Cuando murió papá, Alfredo vendió casi todo y se fue con su parte a la capital con mis otros hermanos. Mamá envejecía, la tormenta de noviembre se llevó de una pulmonía a Irma y Ana, presa de una profunda depresión fue internada en Entre Ríos y quedó al cuidado de mis hermanas. Mi madre y yo seguimos en esa inmensa casa.

 Mamá nunca aceptó comer en la cocina, cada mediodía, cada noche, almuerzo y cena se llevaban a cabo en el comedor, con la misma ceremonia. Y yo, Clarita, la niña de las velas, la mujer de las velas, iba y venía en busca de los objetos olvidados.

Antes de mi desaparición pasamos un buen verano, serenas, no fue caluroso y la casa era muy fresca. Al llegar el otoño, al caer la tarde con las primeras sombras había comenzado a escuchar unos murmullos inteligibles pero amorosos. A la luz de las velas se pueden llegar a escuchar las palabras más impensadas. Mi madre no las percibía, yo no le decía nada. Ya no las escuchaba solamente en el Triángulo de las Bermudas, por toda la casa me perseguían los susurros, las voces, eran más de una, algunas veces cantaban, en una lengua desconocida. Eran amables, muy cordiales.
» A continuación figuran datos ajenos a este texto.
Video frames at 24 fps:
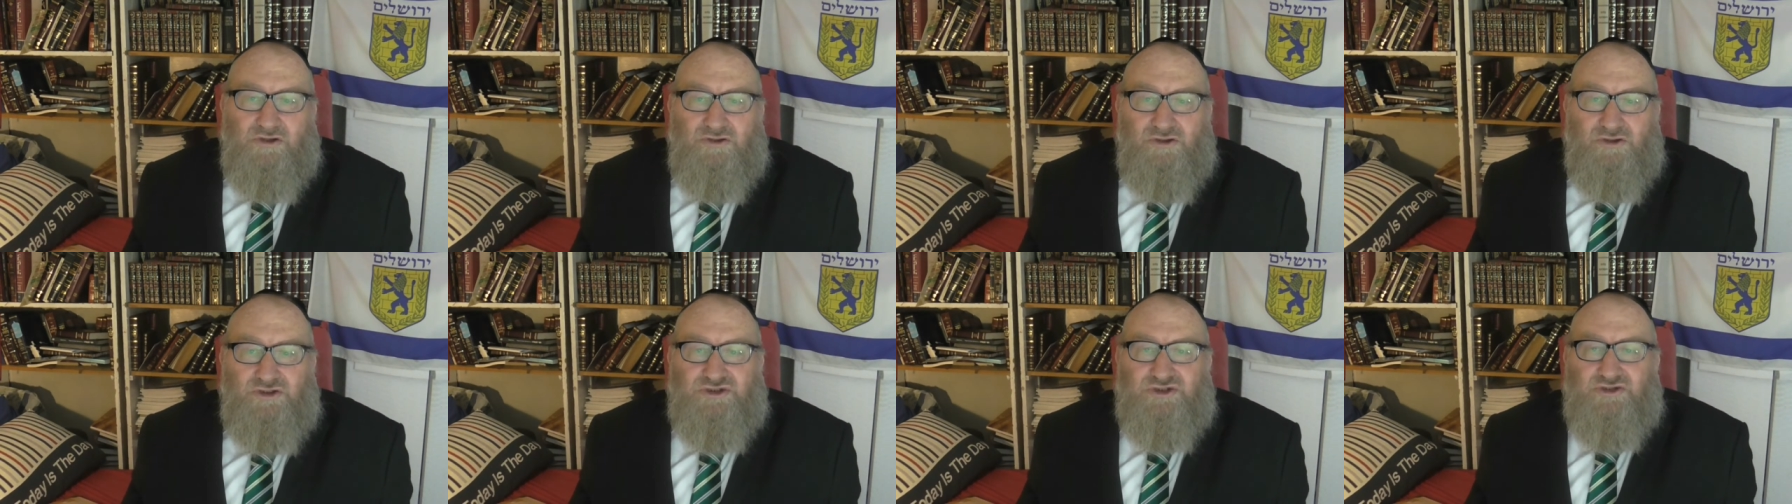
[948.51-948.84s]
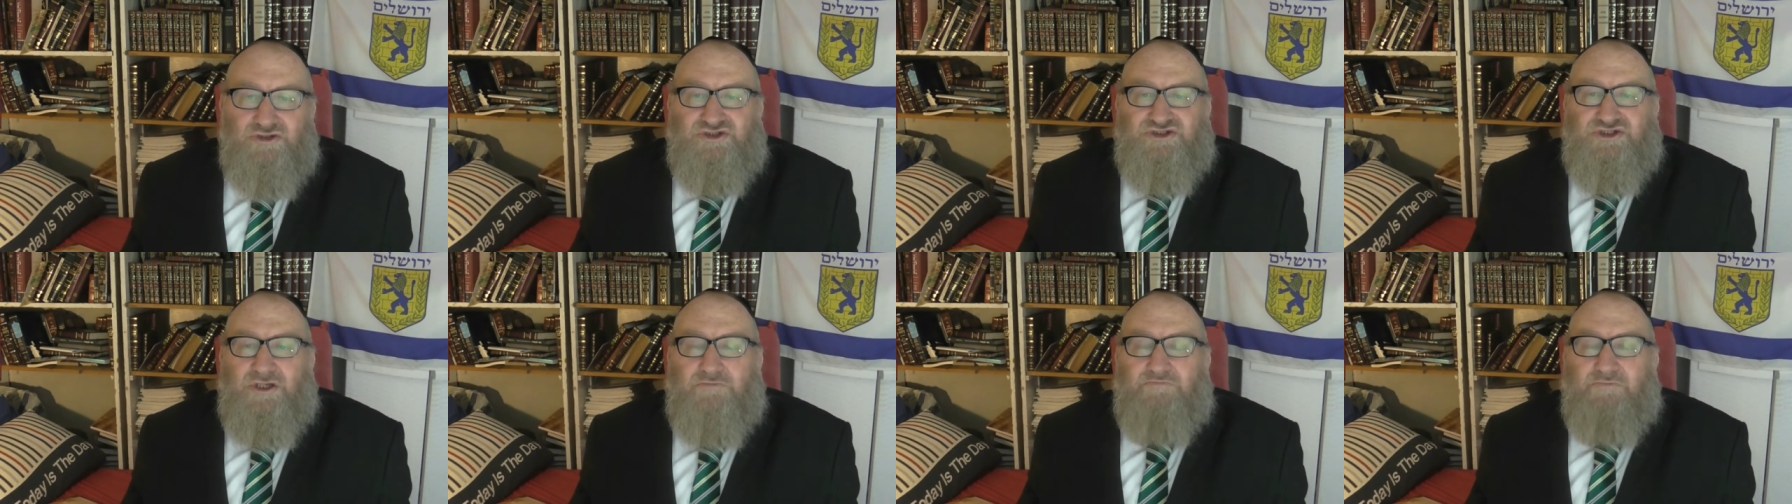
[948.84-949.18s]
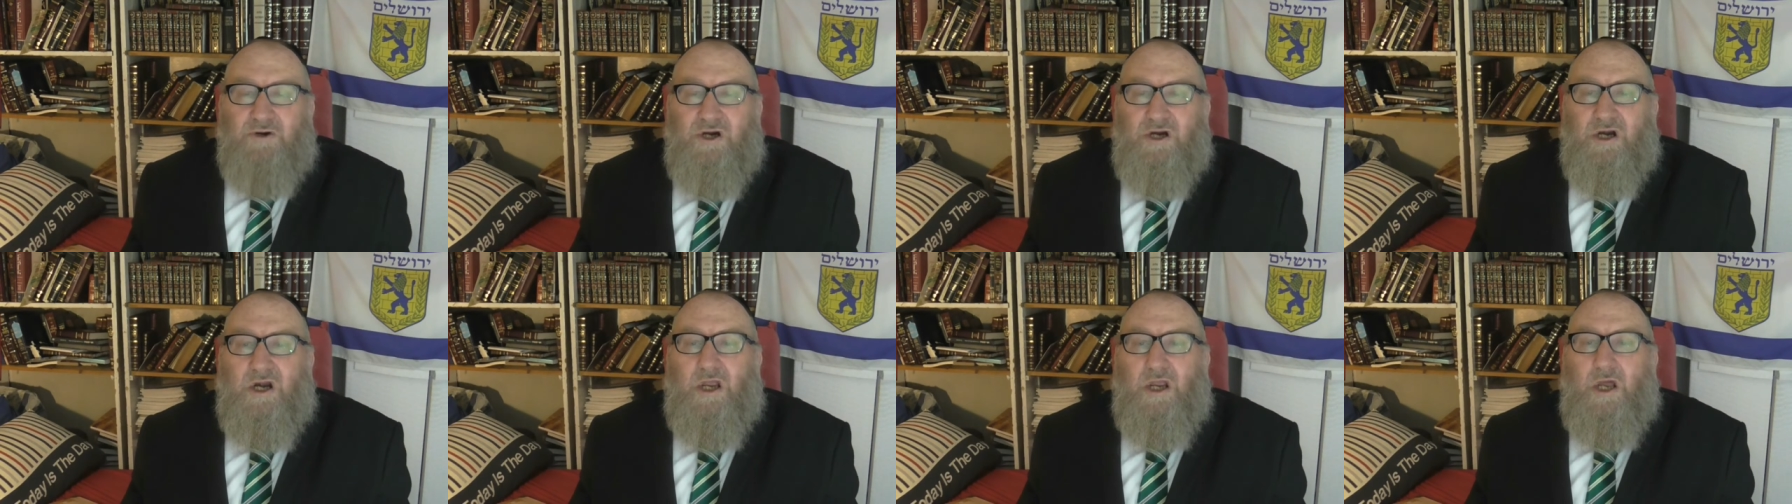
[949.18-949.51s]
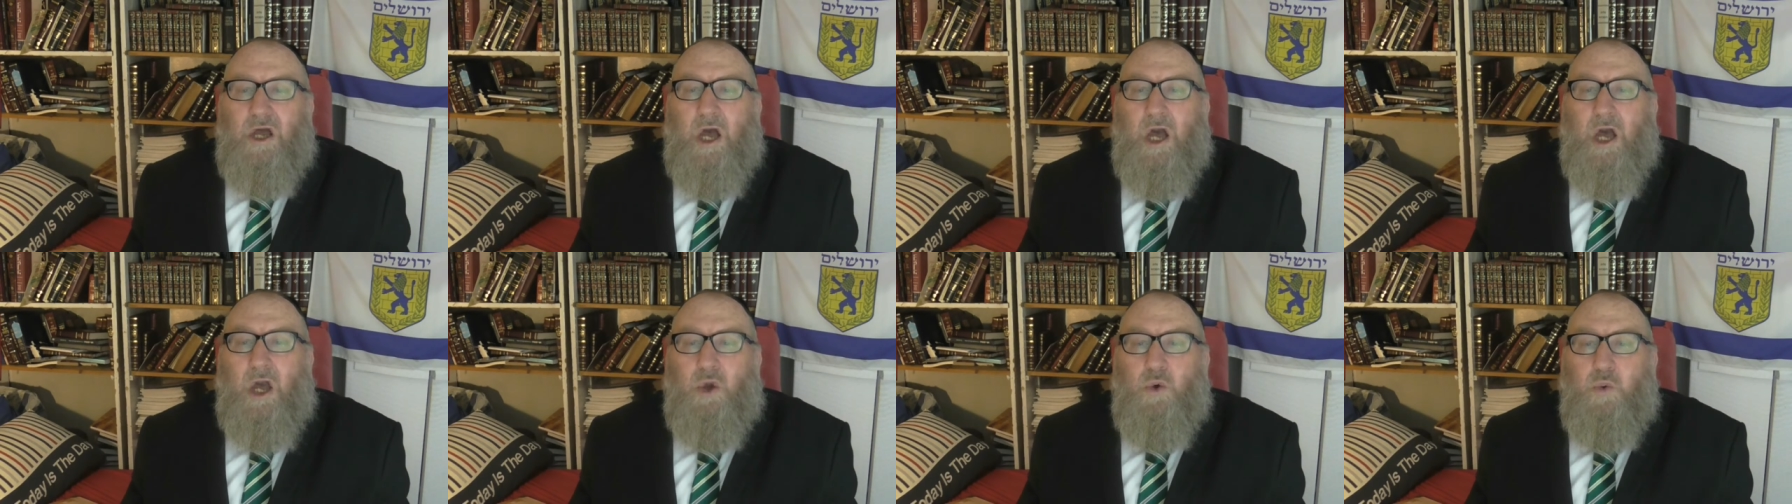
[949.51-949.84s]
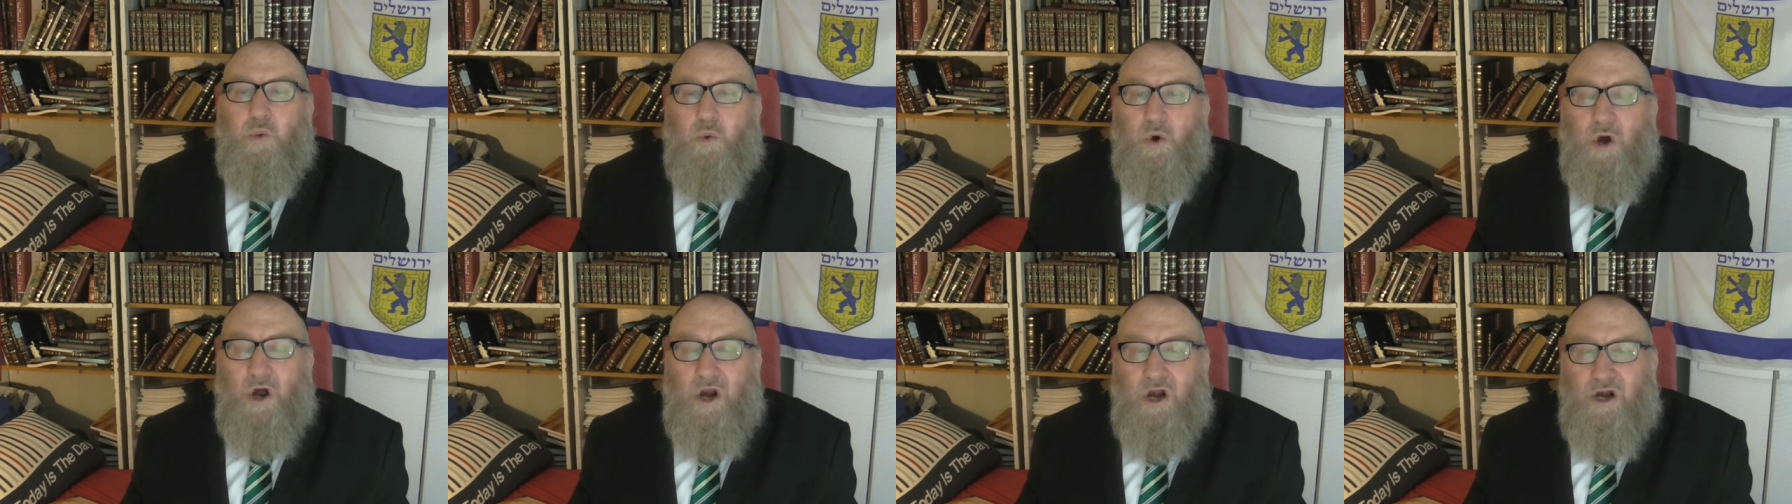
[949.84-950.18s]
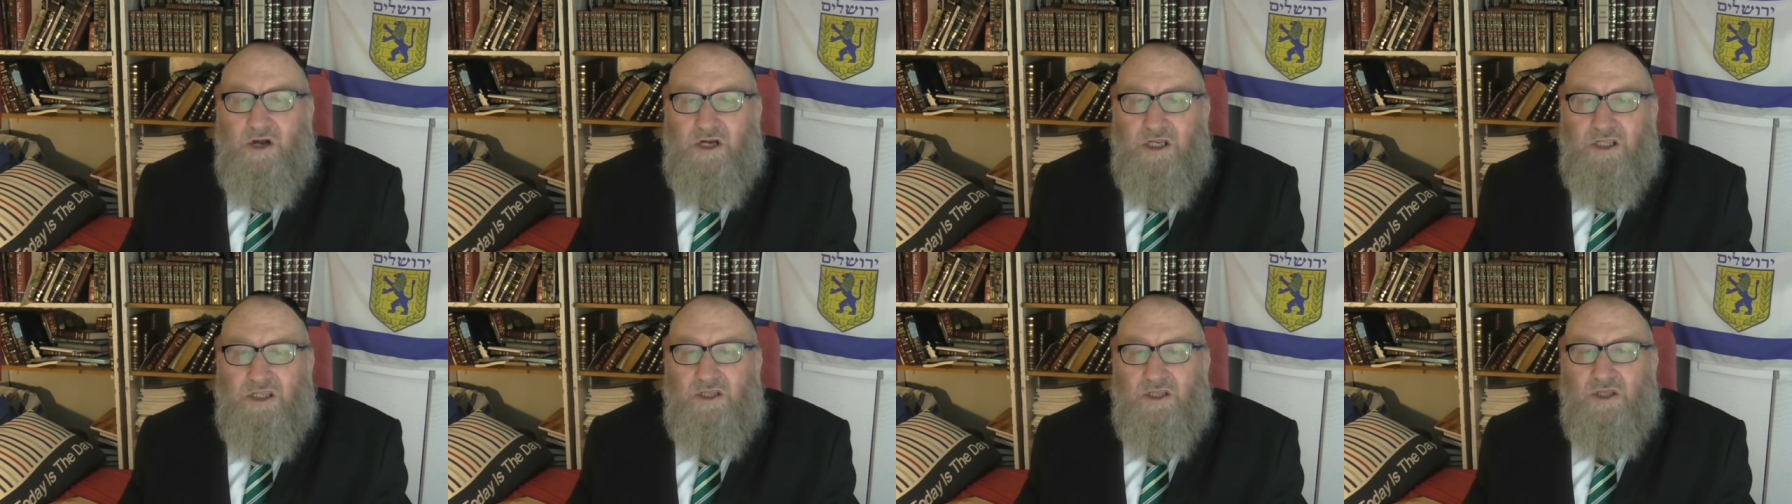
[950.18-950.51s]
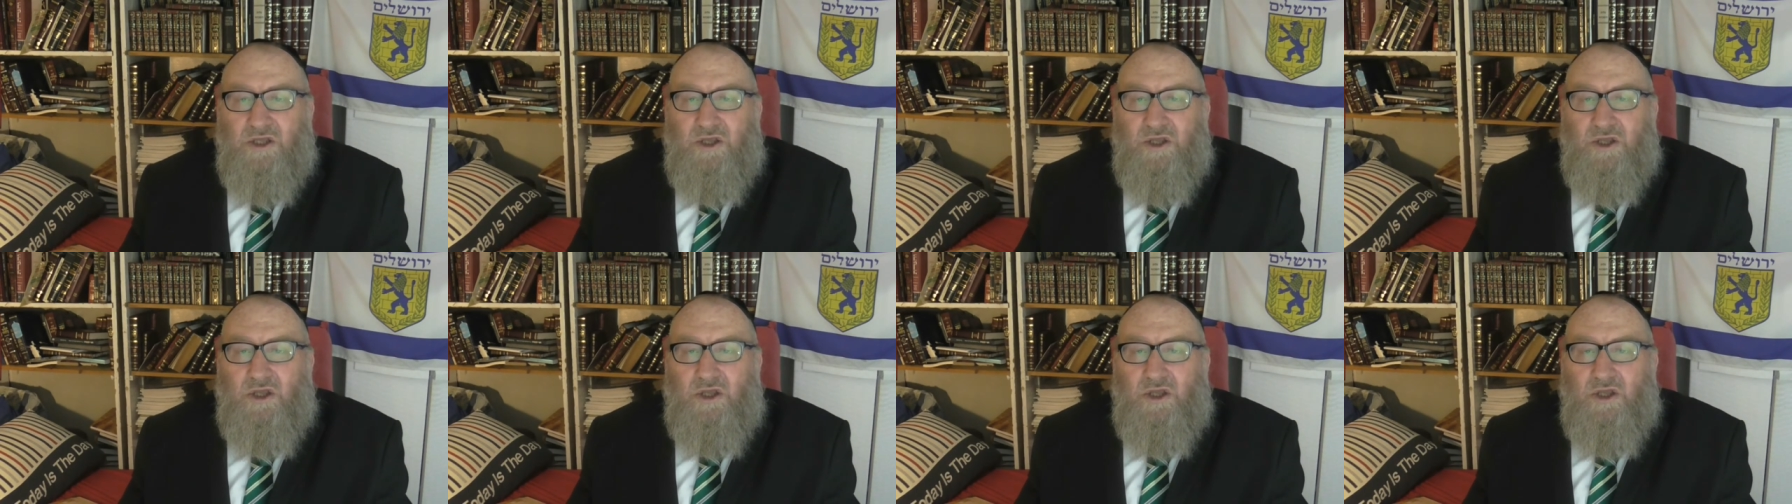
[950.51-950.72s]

could do so by acquiring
 La última noche que vi a mamá estaba muy lozana, tomaba su sopa, pero exigió sal, más sal, aunque no podía, me mandó a la cocina a buscarla. Antes de cruzar la puerta a la salita del mate, la miré y su visión se me acercó como si tuviera binoculares, sonreí. Fue casi una despedida. Tenía su cabello recogido, su blusa blanca bordada por Amelia, sus aros de oro, sus lentes nuevos. Me di vuelta, la volví a mirar, qué solita se quedaría, quién la iba a atender. Lo último que pensé fue en los fósforos que habían quedado en la cocina y que no tendría a mano para prender otra vela, cuando las que estaban en la mesa se fueran apagando una a una. Entonces soplé la mía, que llevaba en mi mano izquierda.